Hace escasamente una semana, una ¿experta? profesora, sintiéndose en posesión de la verdad, afirmó con toda rotundidad que el feminismo era una etiqueta y que ella era defensora de una educación igualitaria que atendiera a la diversidad, y que no inclinara la balanza ni a favor de los hombres ni de las mujeres. Argumento, quizás, un tanto manido, que yo ya había escuchado con anterioridad.
De hecho, hace relativamente poco tiempo la misma profesora creyéndose, de nuevo, en posesión de la verdad, esgrimió un discurso parecido en una conversación más distendida de domingo por la tarde, mientras se tomaba un café con una amiga. Conversación de la que puedo hablar en primera persona por que la profesora soy yo.
Si, si … la profesora que hoy levanta la mano y pide disculpas a todas aquellas mujeres adscritas al movimiento feminista, entendiendo por este la acción social que lucha por la igualdad de derechos entre hombre y mujeres y por la no discriminación por razón de género.
La realidad es que en mi afán por ir en contra de todo aquello que suponga un desequilibrio social, y con el miedo inherente a quién con ya unos años de experiencia, teme que demos «la vuelta a la tortilla» demonizando a los hombres, siempre he interpretado el -ismo del feminismo como una postura radical, quedándome con aquella definición que añade al concepto aquello de «desde la perspectiva de la mujer», sin darme cuenta que es precisamente esta «coletilla» la que convierte el feminismo en hembrismo, término que con mucho más acierto se puede calificar como el antagónico al machismo.

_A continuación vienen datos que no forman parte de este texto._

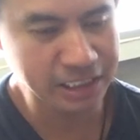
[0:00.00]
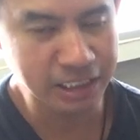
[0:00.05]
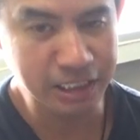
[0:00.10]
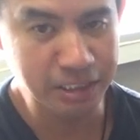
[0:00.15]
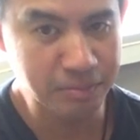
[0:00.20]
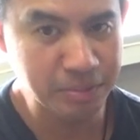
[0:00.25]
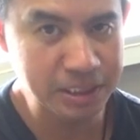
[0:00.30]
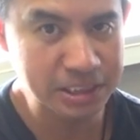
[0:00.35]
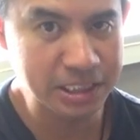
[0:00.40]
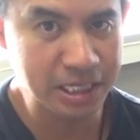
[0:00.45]
ช
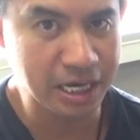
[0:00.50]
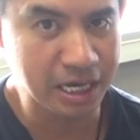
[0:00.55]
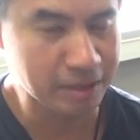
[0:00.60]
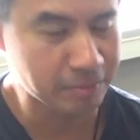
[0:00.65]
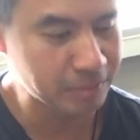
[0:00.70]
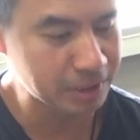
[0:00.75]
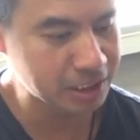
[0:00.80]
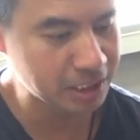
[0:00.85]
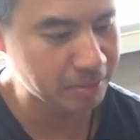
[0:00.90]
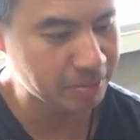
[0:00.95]
นิดพิเศษ
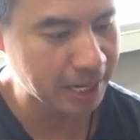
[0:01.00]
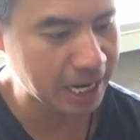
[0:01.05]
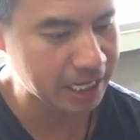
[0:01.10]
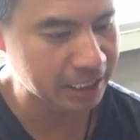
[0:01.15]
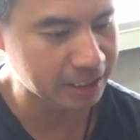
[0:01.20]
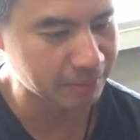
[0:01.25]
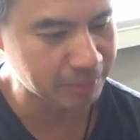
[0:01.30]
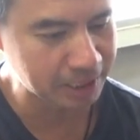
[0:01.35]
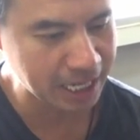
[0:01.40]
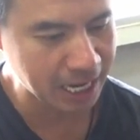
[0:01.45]
ไม่ใช่ผ้า
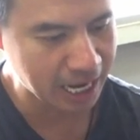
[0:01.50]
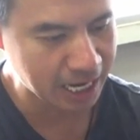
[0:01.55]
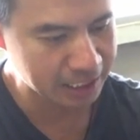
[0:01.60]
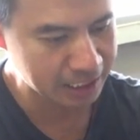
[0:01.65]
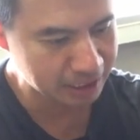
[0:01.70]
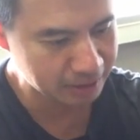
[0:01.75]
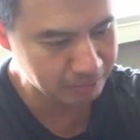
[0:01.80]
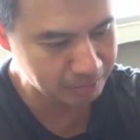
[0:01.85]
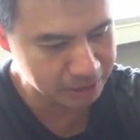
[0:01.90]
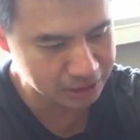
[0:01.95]
ธรรมดา
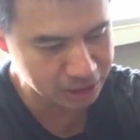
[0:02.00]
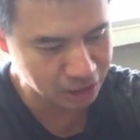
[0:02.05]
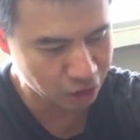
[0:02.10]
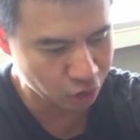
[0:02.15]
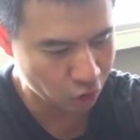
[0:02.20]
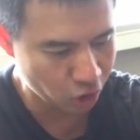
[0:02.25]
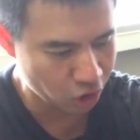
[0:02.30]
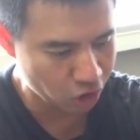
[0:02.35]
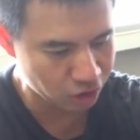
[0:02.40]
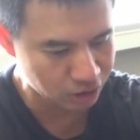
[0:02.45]
นะครับมันจะ
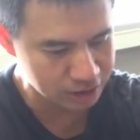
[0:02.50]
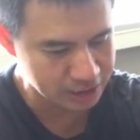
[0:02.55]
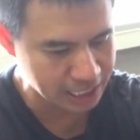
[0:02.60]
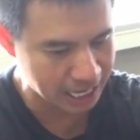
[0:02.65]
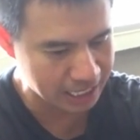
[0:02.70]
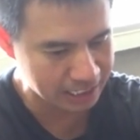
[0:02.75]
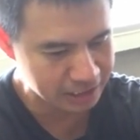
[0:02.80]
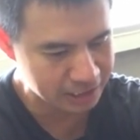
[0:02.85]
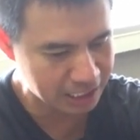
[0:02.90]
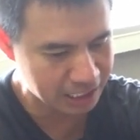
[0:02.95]
กรอง
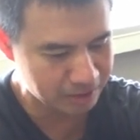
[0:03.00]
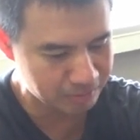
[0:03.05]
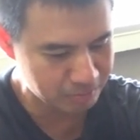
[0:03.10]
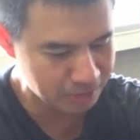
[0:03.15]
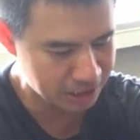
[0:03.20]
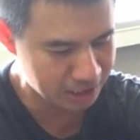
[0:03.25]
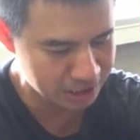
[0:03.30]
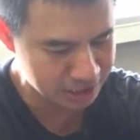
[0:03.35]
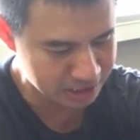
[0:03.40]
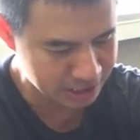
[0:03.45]
สารเค
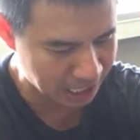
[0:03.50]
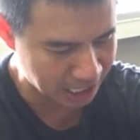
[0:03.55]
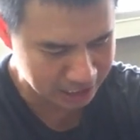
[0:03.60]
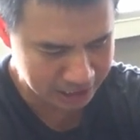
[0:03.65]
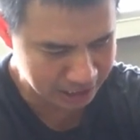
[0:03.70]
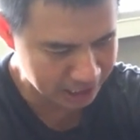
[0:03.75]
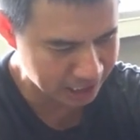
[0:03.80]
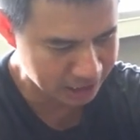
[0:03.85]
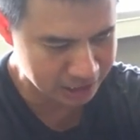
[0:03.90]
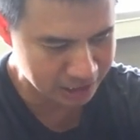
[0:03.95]
มีสา
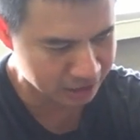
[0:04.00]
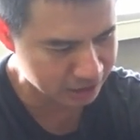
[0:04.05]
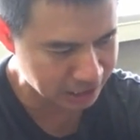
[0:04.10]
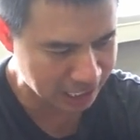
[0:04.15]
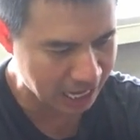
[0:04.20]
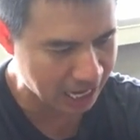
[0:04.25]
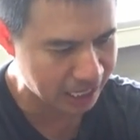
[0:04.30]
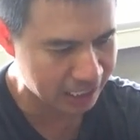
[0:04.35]
รอะไรต่า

Dicen que no hay más ciego que el que no quieres ver y que Dios da orejas a quien no quiere escuchar, pues bien, yo si quiero ver y escuchar, por lo que no me queda más remedio que rendirme a la evidencia, reconocer que cometí un error y si me permiten, enorgullecerme de, al menos, pensar lo mismo que las feministas aunque yo, desafortunadamente, me hubiese empeñado en no ponerle nombre.